SmugKitZine
Tied for the best movie I have ever seen
SteinMo
What a freaking movie. So many twists and turns. Absolutely intense from start to finish.
Billie Morin
This movie feels like it was made purely to piss off people who want good shows
Anoushka Slater
While it doesn't offer any answers, it both thrills and makes you think.
Richard Kelly
This is a great piece of work by first time film-maker, Deborah Warner. A stellar cast of film and theatre heavy weights (Maggie Smith, Michael Gambon and Fiona Shaw) star in a Chekhovian "comedy" of changing times and politics. Set among the Anglo Irish, the film is a coming of age story for its young heroine (a great performance from Keeley Hawes) who lives with her aunt and uncle (Smith and Gambon) in aristocratic insulation and isolation from the increasingly violent struggles that edge ever closer.

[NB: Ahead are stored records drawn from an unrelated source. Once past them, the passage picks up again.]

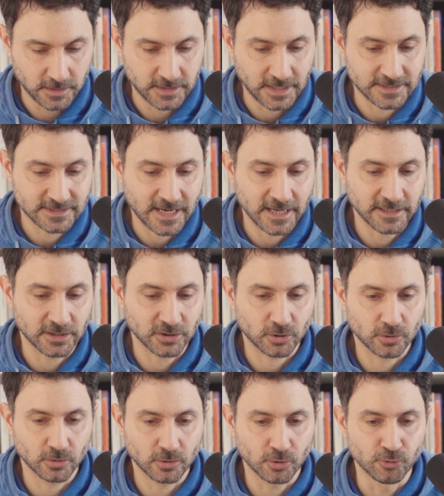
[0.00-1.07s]
that's kind of
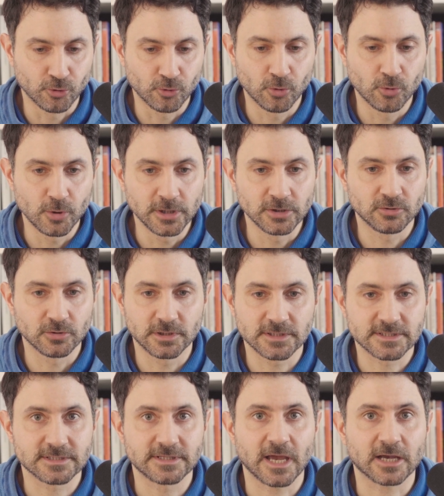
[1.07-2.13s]
grew into
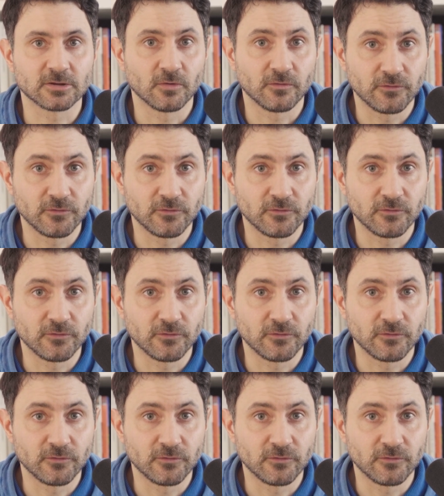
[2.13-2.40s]
this techno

Apart from the performances (Gambon and Shaw being particularly fine), what impresses is Deborah Warner's complete grasp of her material. Her reputation in the theatre is of a quiet, incisive intelligence that can cut to the heart of a text and present it new and clear to the audience. The evidence here is that she has a career every bit as impressive ahead of her in film: The Last September is fluent, assured and extremely watchable, with every last detail (music, design and lighting)beautifully and sympathetically realised. Wonderful.
Bill-382
Not everyone is familiar with the unique place of the Anglo-Irish in Ireland, and some of my companions expressed trouble following who was who, and how were they related. It took a while to get past this, I suppose. But the film itself is a compelling story of conflicting loyalties, misunderstood motives, and troublesome times. The juxtaposition of dinner parties and political violence was perfectly done. One of the most interesting "period pieces" I've seen, and of course, it's worth the price just to see Maggie Smith again.
Paul Creeden
"The Last September" is set in County Cork, Ireland in 1920, just prior to the institution of the Irish Free State, the days of Michael Collins. (Mr. Collins and the other scions of the revolution are notably absent in this film.) The view of the film is narrowed to the trials and tribulations of Anglo-Irish aristocrats, and friends, who inhabit their country manor on their last Summer holiday in colonial Cork.The film's strength is its microscopic cinematic views of the lives of the aristocrats and their guests. The filming is rich and startling. Small distracted moments are captured with amazing effect. Reflections in picture frame glass and windows are very compelling. The viewer is sometimes made an involuntary voyeur. This created a discomfort, an edge, for me.Sometimes Gothic, sometimes just frustratingly slow, the film's moods are overpowering. I felt like I had been made one of the aristocratic "tribe", as they call themselves. I could experience their self restraint and quit desperation at times. I found myself twisting in my seat at these moments.Lois, played marvelously by Keeley Hawes, reminded me of Lucy Harmon in Bertolucci's "Stealing Beauty", as played marvelously by Liv Tyler. The film has trouble staying focused on her. Perhaps this is to be expected, since she represents theelusive True Spirit of the Irish, conflicted about passion and pride, freedom and violence. Fiona Shaw captures in her character what Lois must become. The relationship between the two women is a painfully powerful representation of the Death of Self at the hands of conventions, the consequences of classism, sexism and tribalism.The handling of the the other characters seemed cursory and prone to stereotyping. Michael Gambon and Maggie Smith did the work and turned the coal of potentially predictable rich 'county' types to diamonds of lovably faceted eccentrics.The film is not easy. The time did not fly by. There were many laughs. There were many stunning visual and emotional moments. I guess it was like life itself, in a particular place and time.
hammy-3
Having tried to read the novel on which this movie was based and not enjoyed doing so all that much, this film was an unexpected delight. While Bowen's style is often tedious, Banville's adaptation moves along at a sprightly pace that belies it's tragic, Chekovian subject matter. Like BBC's Persuasion and Vanity Fair, this film tries to rescue the period adaptation from the asphixiating clutches of Merchant-Ivory while retaing a large degree of textual integrity. Banvill, who brought the Irish "Big House" novel into the postmodern era with _Birchwood_ brings a contemporary eye to this tale of Anglo-Irish Aristocrats in the Last Days of their tenure. It's wonderfully acted, with Jane Birkin giving the sort of display of gap-toothed Anglo-Saxon diffidence that made _La Belle Noisuise_ tolerable; Maggie Smith doing her usual indignant aristocrat, Fiona Shaw playing Fiona Shaw, and Micheal Gambon thankfully playing an Anglo-Irish rather than Irish character. It's a film that anyone with a casual interest in Irish history will be enlightened by and one that anyone with an eye for beauty will be delighted by.